Dharma y Greg, Two and a Half Men, The Big Bang Theory. Son sólo algunos de los éxitos creados por Chuck Lorre para televisión durante las últimas décadas. Sus comedias han acaparado premios y, sobre todo, la atención de una audiencia ávida del formato media hora, que sobrevive a todos los cambios que propone la actual “primavera de la TV” y que encuentra en Lorre a su más experto hacedor.
Sin embargo, hasta ahora sus shows tenían dos constantes no demasiado positivas: las incontables temporadas terminaban degradando la premisa original (volviéndolas ocasionalmente comedias que trataban sobre sí mismas) y esa extensión hacía que no pocas veces los actores se alejaran en busca de pastos más verdes (o explotaban los escándalos que los alejaban, como fue el caso de Charly Sheen).
Sea porque Lorre aprendió la lección o porque las condiciones para realizar El método Kominsky fueron otras (se habla de un Michael Douglas muy firme en cuanto a la duración de cada temporada y la cantidad de temporadas), estamos ante una serie de apenas tres tandas que suman 22 episodios y que sólo ha ido a más hasta cerrar por todo lo alto, en su temporada más difícil, madura, emotiva y, claro que sí, graciosa.
Cuando un amigo se va
Qué difícil tenía El método Kominsky su arranque.

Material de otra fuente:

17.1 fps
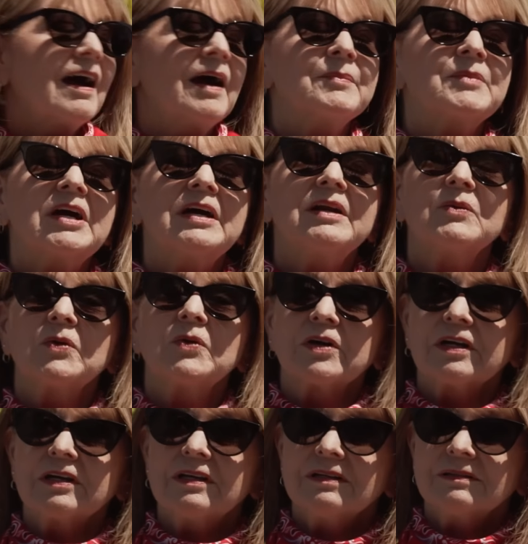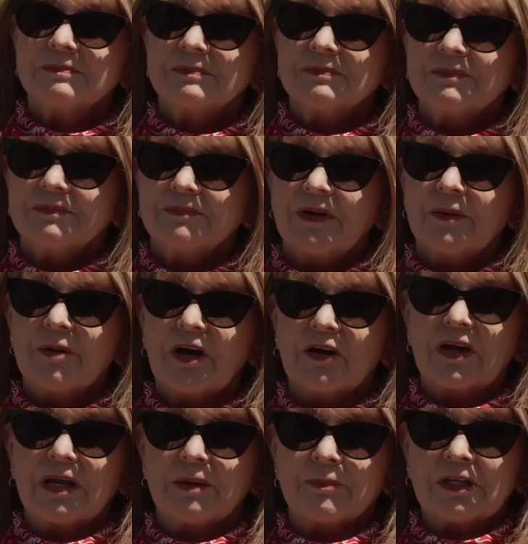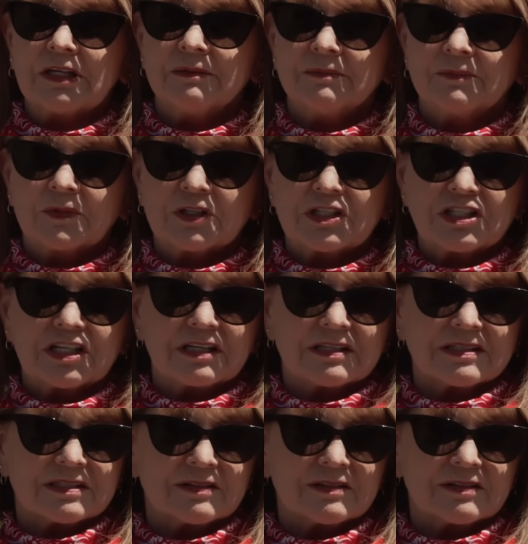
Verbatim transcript: I'm kind of worried about Amy when she gets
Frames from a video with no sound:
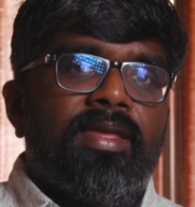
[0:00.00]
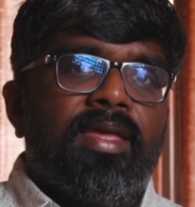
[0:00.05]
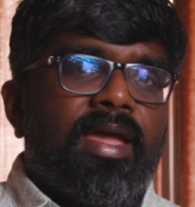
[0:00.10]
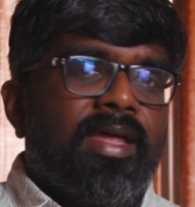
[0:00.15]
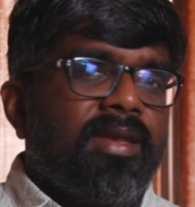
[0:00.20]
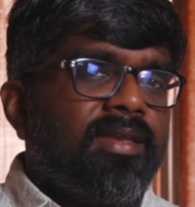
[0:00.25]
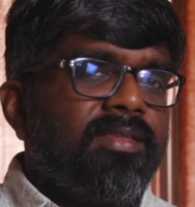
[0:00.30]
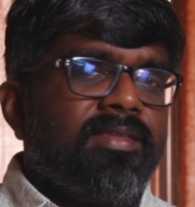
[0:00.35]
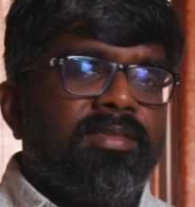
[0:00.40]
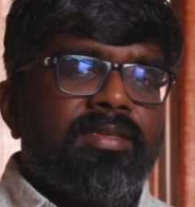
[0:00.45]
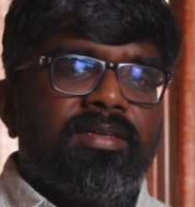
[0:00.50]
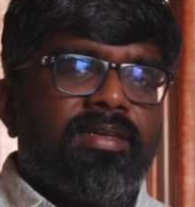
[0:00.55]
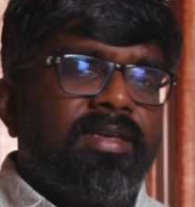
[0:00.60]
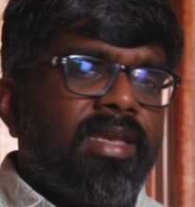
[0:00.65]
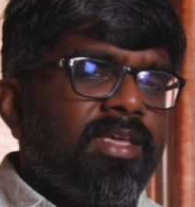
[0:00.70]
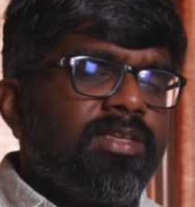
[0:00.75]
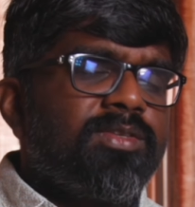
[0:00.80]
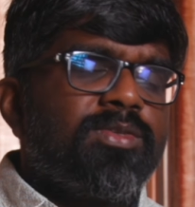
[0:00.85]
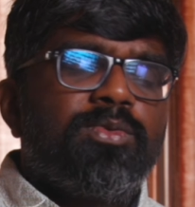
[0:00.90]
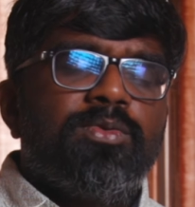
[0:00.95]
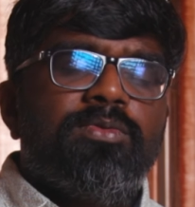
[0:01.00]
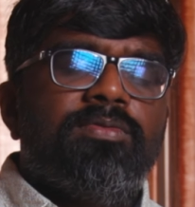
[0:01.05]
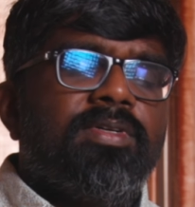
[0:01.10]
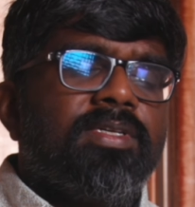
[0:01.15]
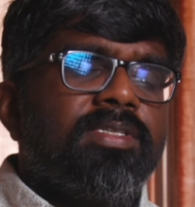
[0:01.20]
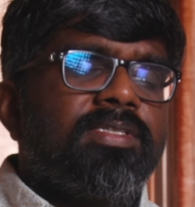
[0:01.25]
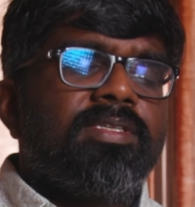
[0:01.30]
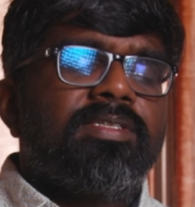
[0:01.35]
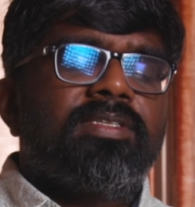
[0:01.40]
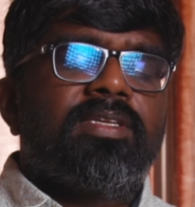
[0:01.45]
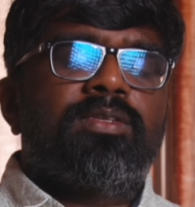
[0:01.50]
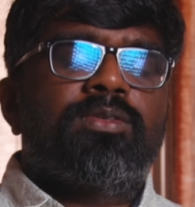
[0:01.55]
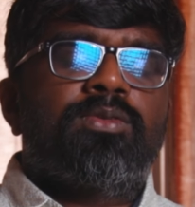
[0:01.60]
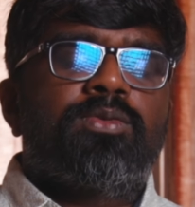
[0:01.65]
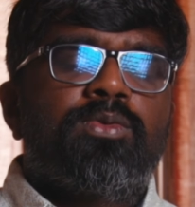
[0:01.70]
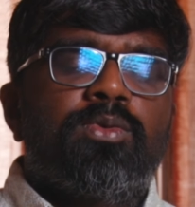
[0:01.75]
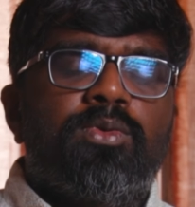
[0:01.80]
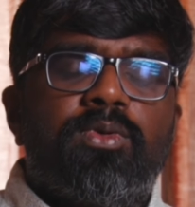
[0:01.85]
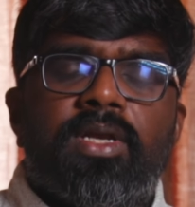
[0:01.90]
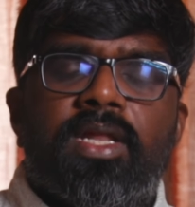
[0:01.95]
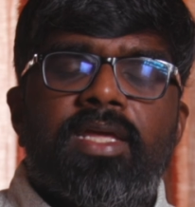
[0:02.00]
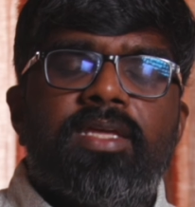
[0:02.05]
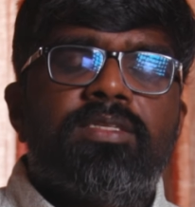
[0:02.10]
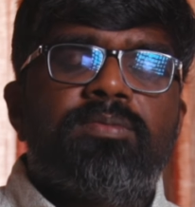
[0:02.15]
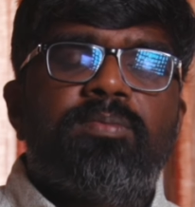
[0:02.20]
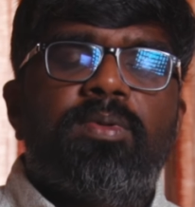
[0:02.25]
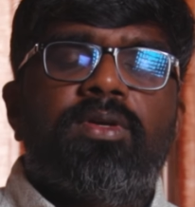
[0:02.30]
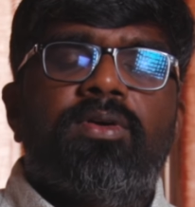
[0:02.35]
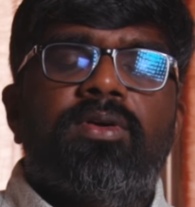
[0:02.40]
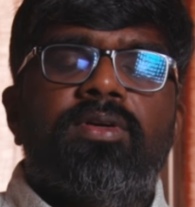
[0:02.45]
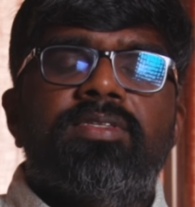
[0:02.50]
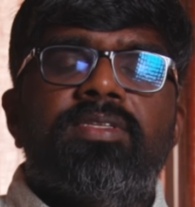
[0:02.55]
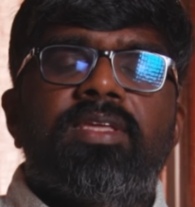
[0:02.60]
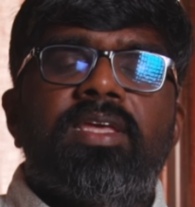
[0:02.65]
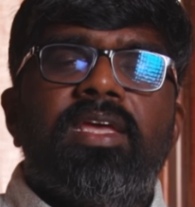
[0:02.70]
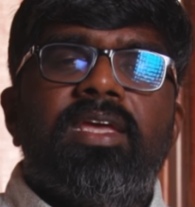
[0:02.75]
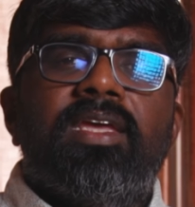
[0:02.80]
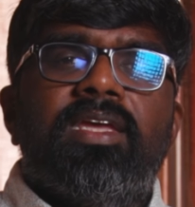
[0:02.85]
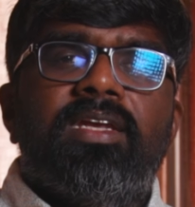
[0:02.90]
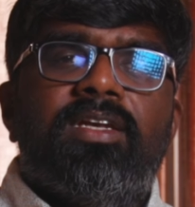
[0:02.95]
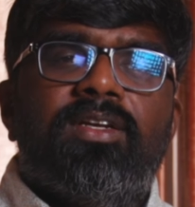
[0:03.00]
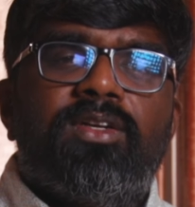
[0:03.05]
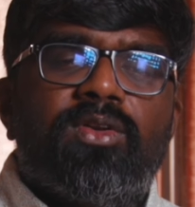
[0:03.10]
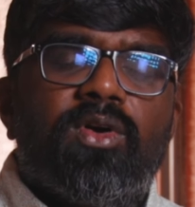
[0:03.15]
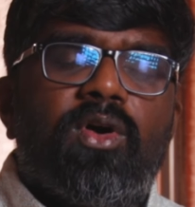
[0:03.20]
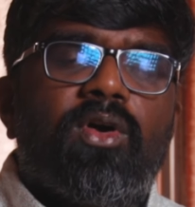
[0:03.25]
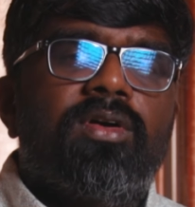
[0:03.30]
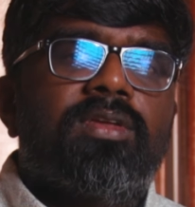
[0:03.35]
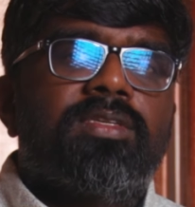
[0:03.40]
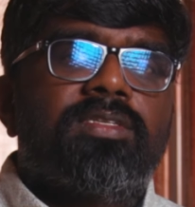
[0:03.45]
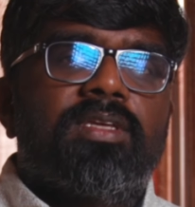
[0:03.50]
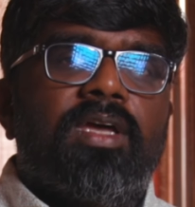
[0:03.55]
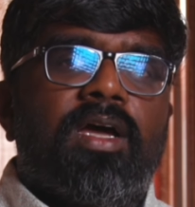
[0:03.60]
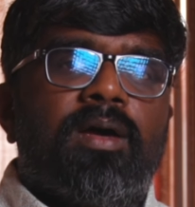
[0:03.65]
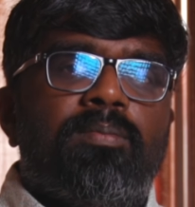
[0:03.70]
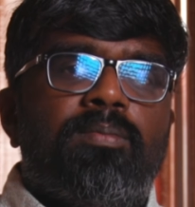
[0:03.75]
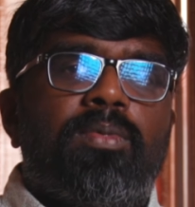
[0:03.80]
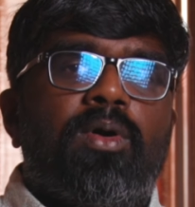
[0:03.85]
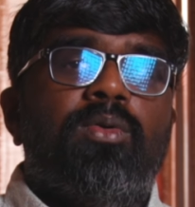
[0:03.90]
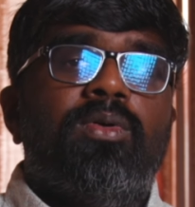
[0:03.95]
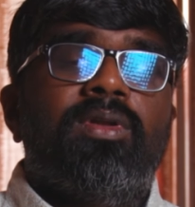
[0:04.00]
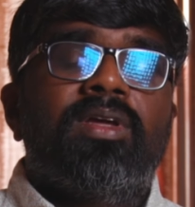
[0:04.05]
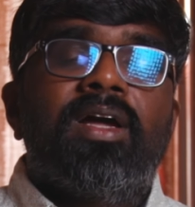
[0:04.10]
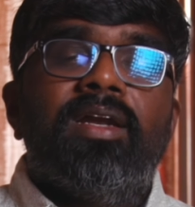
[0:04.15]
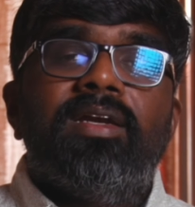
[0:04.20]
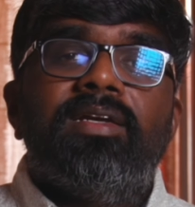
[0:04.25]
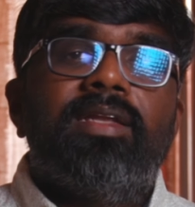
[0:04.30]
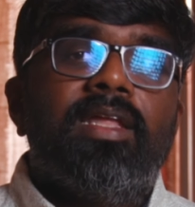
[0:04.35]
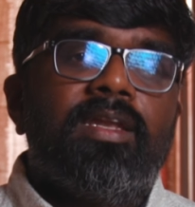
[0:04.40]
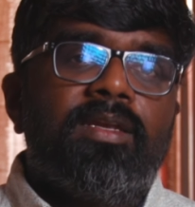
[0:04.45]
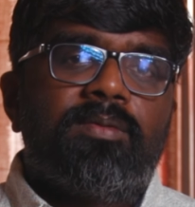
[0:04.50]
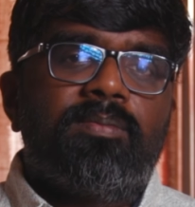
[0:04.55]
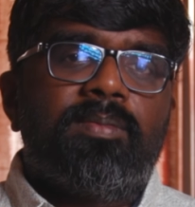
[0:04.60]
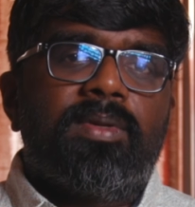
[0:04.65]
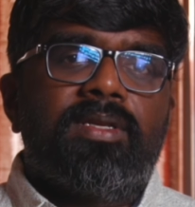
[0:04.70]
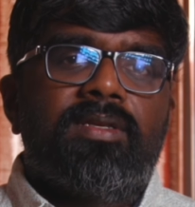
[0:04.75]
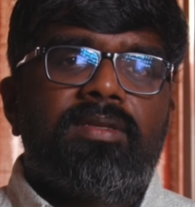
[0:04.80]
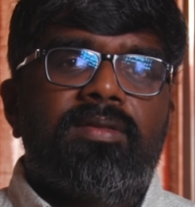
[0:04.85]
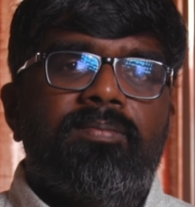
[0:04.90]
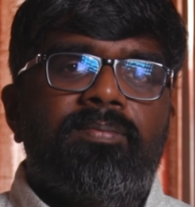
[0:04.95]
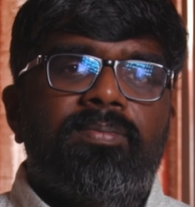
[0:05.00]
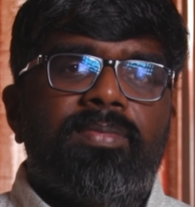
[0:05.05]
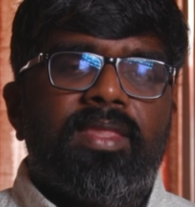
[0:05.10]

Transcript: And the next two verses are so nice because it talks about contentment.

Alan Arkin había sido el bastión principal de la historia –junto con el propio Sandy Kominsky de Michael Douglas– interpretando al agrio, brusco y entrañable Norman Newlander, el agente y mejor amigo de nuestro actor/profesor de actuación protagónico. Pero Arkin anunció que no regresaba a la serie, que había firmado sólo por dos entregas y que, en verdad, estaba demasiado cansado para enfrentar las exigencias de un rodaje tan extenso.
Así que, a la mejor usanza televisiva cuando se va un actor, la tercera temporada comienza con un funeral, el del coprotagonista, y con la duda de si la ficción lograría superar ese escollo. Pero pronto las cosas quedan claras: tendremos en esta temporada de cierre lo mejor que ha dado El método Kominsky y lo mejor que ha escrito Chuck Lorre en su carrera.
Ya en ese velorio la nota está justa y clara en su balance: nos vamos a reír, pero vamos a llorar. Aunque no falte nunca humor, la serie se propone más que nunca como una reflexión sobre el paso del tiempo, sobre enfrentar en el final las cosas que no resolvimos antes, sobre cerrar aquello que nos quedó pendiente, pero también sobre estar dispuestos a encarar todas las cosas nuevas que siguen pasando.
Así, más centrada que nunca en el propio Kominsky, la serie nos da en tan sólo seis episodios varias cachetadas acompañadas por una sensación de bienestar y un timing formidable para el humor.
Para que todo funcione, tenemos a un Michael Douglas que deja cada centímetro en cada fotograma en que aparece. Y la serie –Lorre– es inteligente y asume que va a necesitar compañeros de juego ahora que Norman/Arkin ya no está. Para eso aprovecha a algunos que vienen desde el principio (Sarah Baker es Mindy, la hija de Sandy), potencia formidablemente a otros que aparecieron después (Paul Reiser sigue en modo robaescenas como Martin, el novio de Mindy) y trae como coprotagonista a un personaje que había sido tan sólo un cameo (Kathleen Turner como Roz, la ex de Sandy y madre de Mindy), en el gran acierto de esta temporada. Douglas y Turner se sacan chispas y tienen química para repartir: se conocen desde hace más de 40 años y supieron coprotagonizar clásicos como Dos pícaros en busca de la esmeralda perdida y la formidable La guerra de los Roses.
Aprovechando todas estas interacciones entre personajes y una trama que va sólo hacia adelante, Lorre entrega la coda de la historia de Sandy Kominsky, un profesor de actuación que acaso quería ser tan sólo un actor, que ha metido la pata varias veces en la vida pero está dispuesto a reparar sus errores. Un personaje –todos, bah– tremendamente humano, gracioso y querible, que tiene aquí el magistral cierre que se merece.
El método Kominsky, de Chuck Lorre. Con Michael Douglas y Kathleen Turner. En Netflix.